Retype the data exactly, leaving nothing out.

━━━━━━━━━━━━━━━━━━━━━━━━━━━━━━

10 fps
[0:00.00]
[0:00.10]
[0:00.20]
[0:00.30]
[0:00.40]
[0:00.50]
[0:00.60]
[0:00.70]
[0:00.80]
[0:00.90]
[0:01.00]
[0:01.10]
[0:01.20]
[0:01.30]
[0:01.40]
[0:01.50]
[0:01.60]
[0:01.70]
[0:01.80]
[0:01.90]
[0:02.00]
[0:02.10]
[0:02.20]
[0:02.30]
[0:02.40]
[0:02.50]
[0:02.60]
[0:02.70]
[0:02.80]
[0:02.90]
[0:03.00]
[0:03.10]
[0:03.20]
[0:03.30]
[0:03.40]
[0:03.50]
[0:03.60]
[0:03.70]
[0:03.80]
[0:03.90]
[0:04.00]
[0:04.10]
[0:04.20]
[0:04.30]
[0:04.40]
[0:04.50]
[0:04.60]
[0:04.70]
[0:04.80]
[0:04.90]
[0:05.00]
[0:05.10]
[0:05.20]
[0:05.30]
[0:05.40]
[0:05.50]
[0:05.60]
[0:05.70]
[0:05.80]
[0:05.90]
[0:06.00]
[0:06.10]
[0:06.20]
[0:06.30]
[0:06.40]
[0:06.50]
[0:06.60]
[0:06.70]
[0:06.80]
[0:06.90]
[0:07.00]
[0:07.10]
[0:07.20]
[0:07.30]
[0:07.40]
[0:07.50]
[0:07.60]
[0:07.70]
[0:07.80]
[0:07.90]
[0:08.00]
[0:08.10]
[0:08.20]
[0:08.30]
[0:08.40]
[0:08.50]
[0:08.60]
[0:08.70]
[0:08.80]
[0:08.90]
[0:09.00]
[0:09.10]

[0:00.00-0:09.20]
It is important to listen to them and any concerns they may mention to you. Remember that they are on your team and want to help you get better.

━━━━━━━━━━━━━━━━━━━━━━━━━━━━━━

** SOLVED EXERCISE **
10 fps
[0:00.00]
[0:00.10]
[0:00.20]
[0:00.30]
[0:00.40]
[0:00.50]
[0:00.60]
[0:00.70]
[0:00.80]
[0:00.90]
[0:01.00]
[0:01.10]
[0:01.20]
[0:01.30]
[0:01.40]
[0:01.50]
[0:01.60]
[0:01.70]
[0:01.80]
[0:01.90]
[0:02.00]
[0:02.10]
[0:02.20]
[0:02.30]
[0:02.40]
[0:02.50]
[0:02.60]
[0:02.70]
[0:02.80]
[0:02.90]
[0:03.00]
[0:03.10]
[0:03.20]
[0:03.30]
[0:03.40]
[0:03.50]
[0:03.60]
[0:03.70]
[0:03.80]
[0:03.90]
[0:04.00]
[0:04.10]
[0:04.20]
[0:04.30]
[0:04.40]
[0:04.50]
[0:04.60]
[0:04.70]
[0:04.80]
[0:04.90]
[0:05.00]
[0:05.10]
[0:05.20]
[0:05.30]
[0:05.40]
[0:05.50]
[0:05.60]
[0:05.70]
[0:05.80]
[0:05.90]
[0:06.00]
[0:06.10]
[0:06.20]
[0:06.30]
[0:06.40]
[0:06.50]
[0:06.60]
[0:06.70]
[0:06.80]
[0:06.90]
[0:07.00]
[0:07.10]
[0:07.20]
[0:07.30]
[0:07.40]
[0:07.50]
[0:07.60]
[0:07.70]
[0:07.80]
[0:07.90]
[0:08.00]
[0:08.10]
[0:08.20]
[0:08.30]
[0:08.40]
[0:08.50]
[0:08.60]
[0:08.70]
[0:08.80]
[0:08.90]
[0:09.00]
[0:09.10]

[0:00.00-0:09.20]
It is important to listen to them and any concerns they may mention to you. Remember that they are on your team and want to help you get better.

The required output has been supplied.